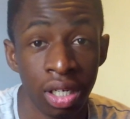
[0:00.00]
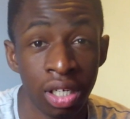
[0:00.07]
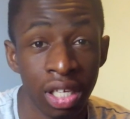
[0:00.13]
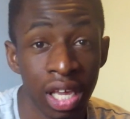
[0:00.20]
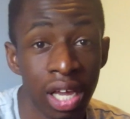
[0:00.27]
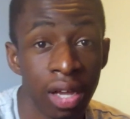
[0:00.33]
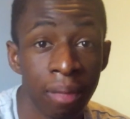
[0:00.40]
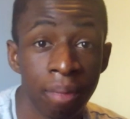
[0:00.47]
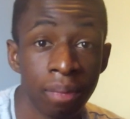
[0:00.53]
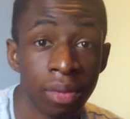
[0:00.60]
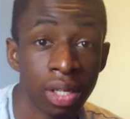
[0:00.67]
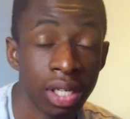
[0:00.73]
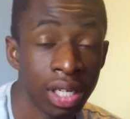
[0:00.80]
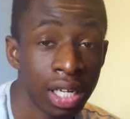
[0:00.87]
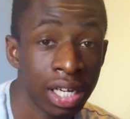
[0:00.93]
Yeah,
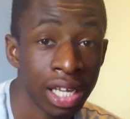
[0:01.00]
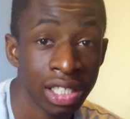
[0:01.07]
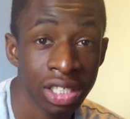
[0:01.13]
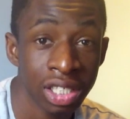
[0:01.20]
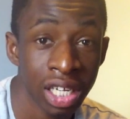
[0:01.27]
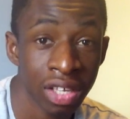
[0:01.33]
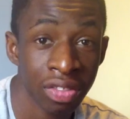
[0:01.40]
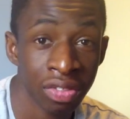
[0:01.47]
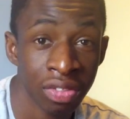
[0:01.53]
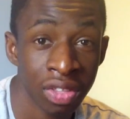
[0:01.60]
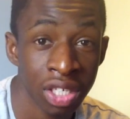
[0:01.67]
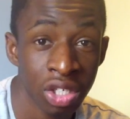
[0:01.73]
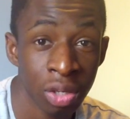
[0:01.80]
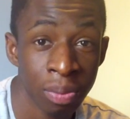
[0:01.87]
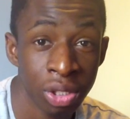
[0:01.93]
and I'd like to take
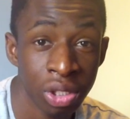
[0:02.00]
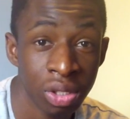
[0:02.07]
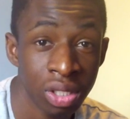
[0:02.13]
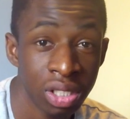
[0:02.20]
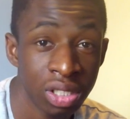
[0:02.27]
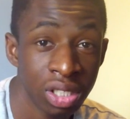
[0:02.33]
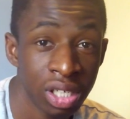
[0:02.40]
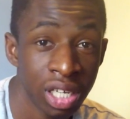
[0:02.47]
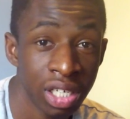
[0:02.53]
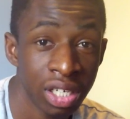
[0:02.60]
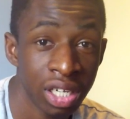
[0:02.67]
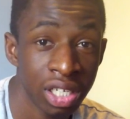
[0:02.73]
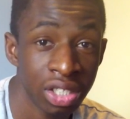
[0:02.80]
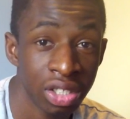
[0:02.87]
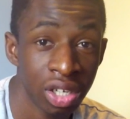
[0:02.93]
this opportunity to let you
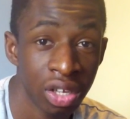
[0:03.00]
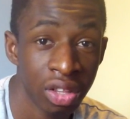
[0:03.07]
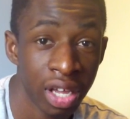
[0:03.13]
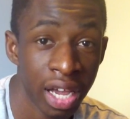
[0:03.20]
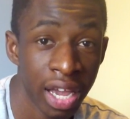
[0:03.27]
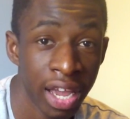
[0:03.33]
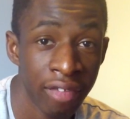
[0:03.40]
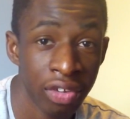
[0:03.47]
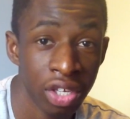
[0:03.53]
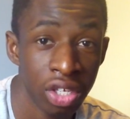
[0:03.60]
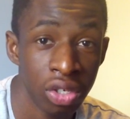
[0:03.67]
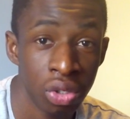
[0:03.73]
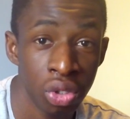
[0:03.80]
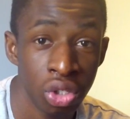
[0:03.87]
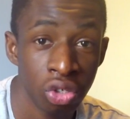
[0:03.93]
guys know that I have a
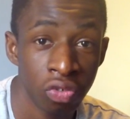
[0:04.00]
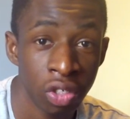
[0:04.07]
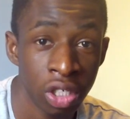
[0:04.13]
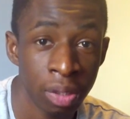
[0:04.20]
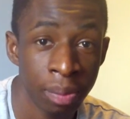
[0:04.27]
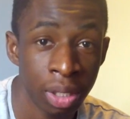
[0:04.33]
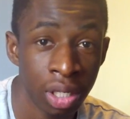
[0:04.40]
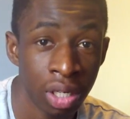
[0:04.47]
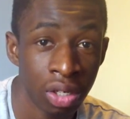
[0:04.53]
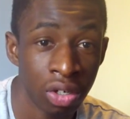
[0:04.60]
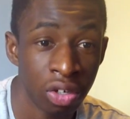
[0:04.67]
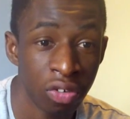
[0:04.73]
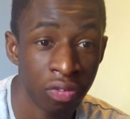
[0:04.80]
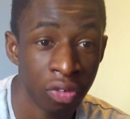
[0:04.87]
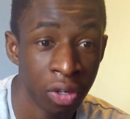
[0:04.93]
huge phobia
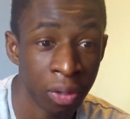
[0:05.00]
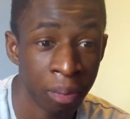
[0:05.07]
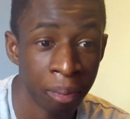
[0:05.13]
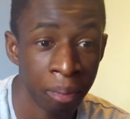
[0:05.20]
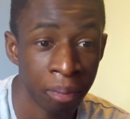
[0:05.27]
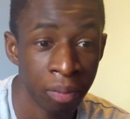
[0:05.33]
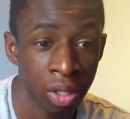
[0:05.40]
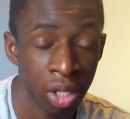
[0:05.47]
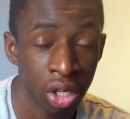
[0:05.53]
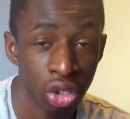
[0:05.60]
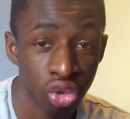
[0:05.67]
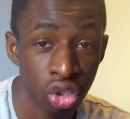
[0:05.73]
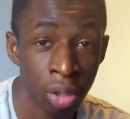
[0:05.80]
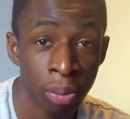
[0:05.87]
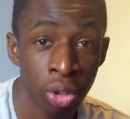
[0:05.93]
of
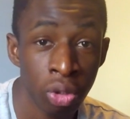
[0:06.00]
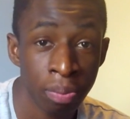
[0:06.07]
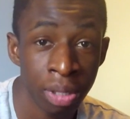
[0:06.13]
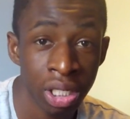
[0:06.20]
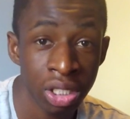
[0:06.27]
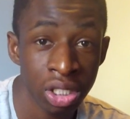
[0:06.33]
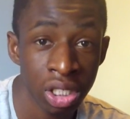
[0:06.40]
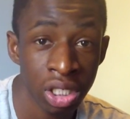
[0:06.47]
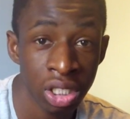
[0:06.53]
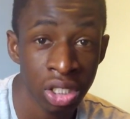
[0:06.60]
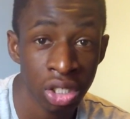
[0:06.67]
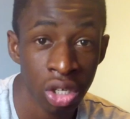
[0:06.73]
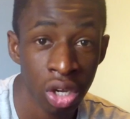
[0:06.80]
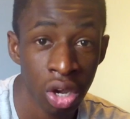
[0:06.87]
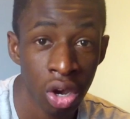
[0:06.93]
tropical
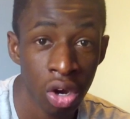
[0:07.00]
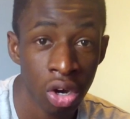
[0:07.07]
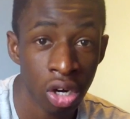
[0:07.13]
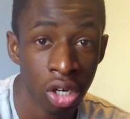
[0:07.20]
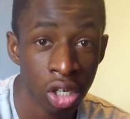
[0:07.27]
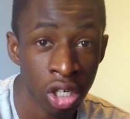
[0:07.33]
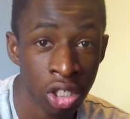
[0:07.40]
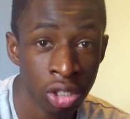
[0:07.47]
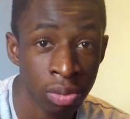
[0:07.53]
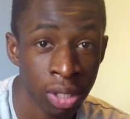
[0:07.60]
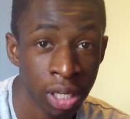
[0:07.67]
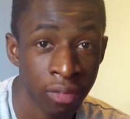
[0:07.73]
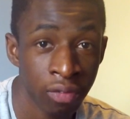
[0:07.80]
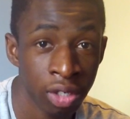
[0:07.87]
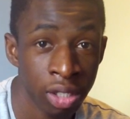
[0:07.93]
beaches, hot girls
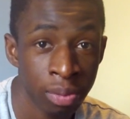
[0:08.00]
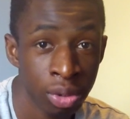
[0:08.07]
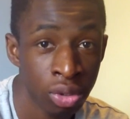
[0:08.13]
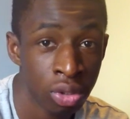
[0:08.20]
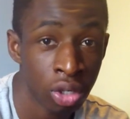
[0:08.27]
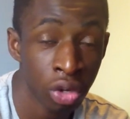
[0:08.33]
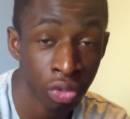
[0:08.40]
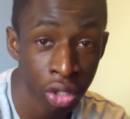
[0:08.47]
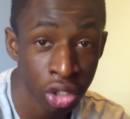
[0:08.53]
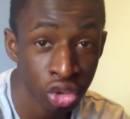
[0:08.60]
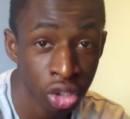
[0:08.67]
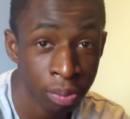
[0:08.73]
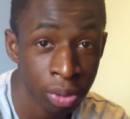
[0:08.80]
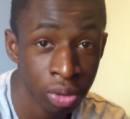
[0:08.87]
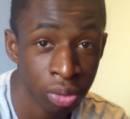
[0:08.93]
playing volleyball on those
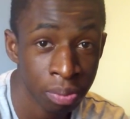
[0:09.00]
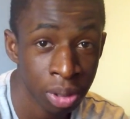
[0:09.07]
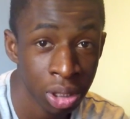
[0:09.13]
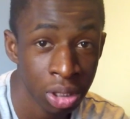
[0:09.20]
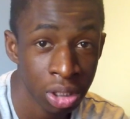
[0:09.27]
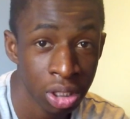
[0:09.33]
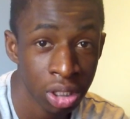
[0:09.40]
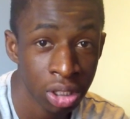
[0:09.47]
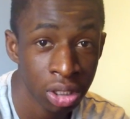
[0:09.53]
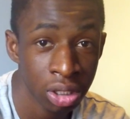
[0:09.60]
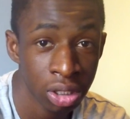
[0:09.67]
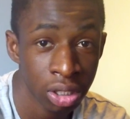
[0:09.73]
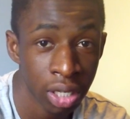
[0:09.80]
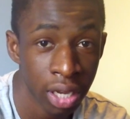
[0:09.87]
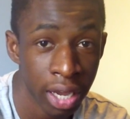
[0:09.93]
tropical beaches,
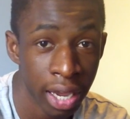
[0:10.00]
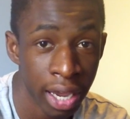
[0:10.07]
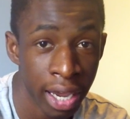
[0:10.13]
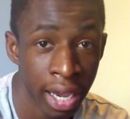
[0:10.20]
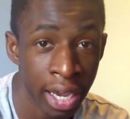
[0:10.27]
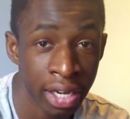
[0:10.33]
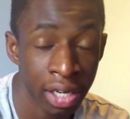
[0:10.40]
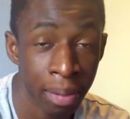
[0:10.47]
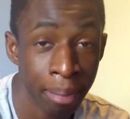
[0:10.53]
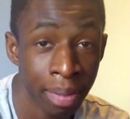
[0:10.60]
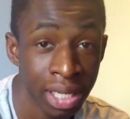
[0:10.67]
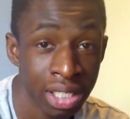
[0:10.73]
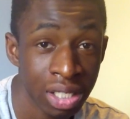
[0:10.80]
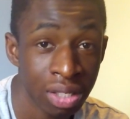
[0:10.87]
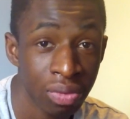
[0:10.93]
and
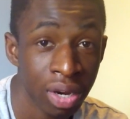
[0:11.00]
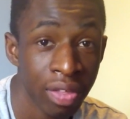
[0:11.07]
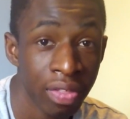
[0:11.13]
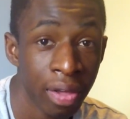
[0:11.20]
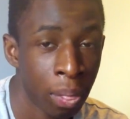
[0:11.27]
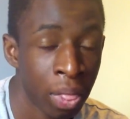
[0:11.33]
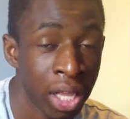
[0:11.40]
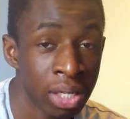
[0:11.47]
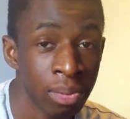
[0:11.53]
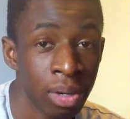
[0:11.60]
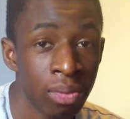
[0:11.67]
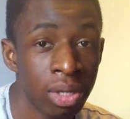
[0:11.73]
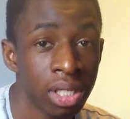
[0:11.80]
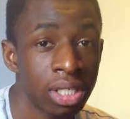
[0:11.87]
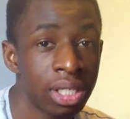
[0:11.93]
amazing weather. That's my
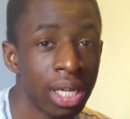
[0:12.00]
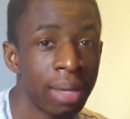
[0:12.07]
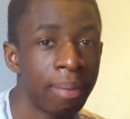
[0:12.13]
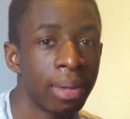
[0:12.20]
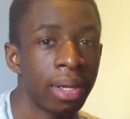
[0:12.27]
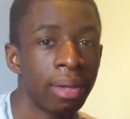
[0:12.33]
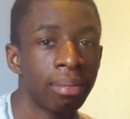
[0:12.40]
worst nightmare.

******

» **Instructions to follow**:
In your copy of the listing, please omit the pictures and keep every word exact.

» **Exercise output**:
[0:00.00]
[0:00.07]
[0:00.13]
[0:00.20]
[0:00.27]
[0:00.33]
[0:00.40]
[0:00.47]
[0:00.53]
[0:00.60]
[0:00.67]
[0:00.73]
[0:00.80]
[0:00.87]
[0:00.93]
Yeah,
[0:01.00]
[0:01.07]
[0:01.13]
[0:01.20]
[0:01.27]
[0:01.33]
[0:01.40]
[0:01.47]
[0:01.53]
[0:01.60]
[0:01.67]
[0:01.73]
[0:01.80]
[0:01.87]
[0:01.93]
and I'd like to take
[0:02.00]
[0:02.07]
[0:02.13]
[0:02.20]
[0:02.27]
[0:02.33]
[0:02.40]
[0:02.47]
[0:02.53]
[0:02.60]
[0:02.67]
[0:02.73]
[0:02.80]
[0:02.87]
[0:02.93]
this opportunity to let you
[0:03.00]
[0:03.07]
[0:03.13]
[0:03.20]
[0:03.27]
[0:03.33]
[0:03.40]
[0:03.47]
[0:03.53]
[0:03.60]
[0:03.67]
[0:03.73]
[0:03.80]
[0:03.87]
[0:03.93]
guys know that I have a
[0:04.00]
[0:04.07]
[0:04.13]
[0:04.20]
[0:04.27]
[0:04.33]
[0:04.40]
[0:04.47]
[0:04.53]
[0:04.60]
[0:04.67]
[0:04.73]
[0:04.80]
[0:04.87]
[0:04.93]
huge phobia
[0:05.00]
[0:05.07]
[0:05.13]
[0:05.20]
[0:05.27]
[0:05.33]
[0:05.40]
[0:05.47]
[0:05.53]
[0:05.60]
[0:05.67]
[0:05.73]
[0:05.80]
[0:05.87]
[0:05.93]
of
[0:06.00]
[0:06.07]
[0:06.13]
[0:06.20]
[0:06.27]
[0:06.33]
[0:06.40]
[0:06.47]
[0:06.53]
[0:06.60]
[0:06.67]
[0:06.73]
[0:06.80]
[0:06.87]
[0:06.93]
tropical
[0:07.00]
[0:07.07]
[0:07.13]
[0:07.20]
[0:07.27]
[0:07.33]
[0:07.40]
[0:07.47]
[0:07.53]
[0:07.60]
[0:07.67]
[0:07.73]
[0:07.80]
[0:07.87]
[0:07.93]
beaches, hot girls
[0:08.00]
[0:08.07]
[0:08.13]
[0:08.20]
[0:08.27]
[0:08.33]
[0:08.40]
[0:08.47]
[0:08.53]
[0:08.60]
[0:08.67]
[0:08.73]
[0:08.80]
[0:08.87]
[0:08.93]
playing volleyball on those
[0:09.00]
[0:09.07]
[0:09.13]
[0:09.20]
[0:09.27]
[0:09.33]
[0:09.40]
[0:09.47]
[0:09.53]
[0:09.60]
[0:09.67]
[0:09.73]
[0:09.80]
[0:09.87]
[0:09.93]
tropical beaches,
[0:10.00]
[0:10.07]
[0:10.13]
[0:10.20]
[0:10.27]
[0:10.33]
[0:10.40]
[0:10.47]
[0:10.53]
[0:10.60]
[0:10.67]
[0:10.73]
[0:10.80]
[0:10.87]
[0:10.93]
and
[0:11.00]
[0:11.07]
[0:11.13]
[0:11.20]
[0:11.27]
[0:11.33]
[0:11.40]
[0:11.47]
[0:11.53]
[0:11.60]
[0:11.67]
[0:11.73]
[0:11.80]
[0:11.87]
[0:11.93]
amazing weather. That's my
[0:12.00]
[0:12.07]
[0:12.13]
[0:12.20]
[0:12.27]
[0:12.33]
[0:12.40]
worst nightmare.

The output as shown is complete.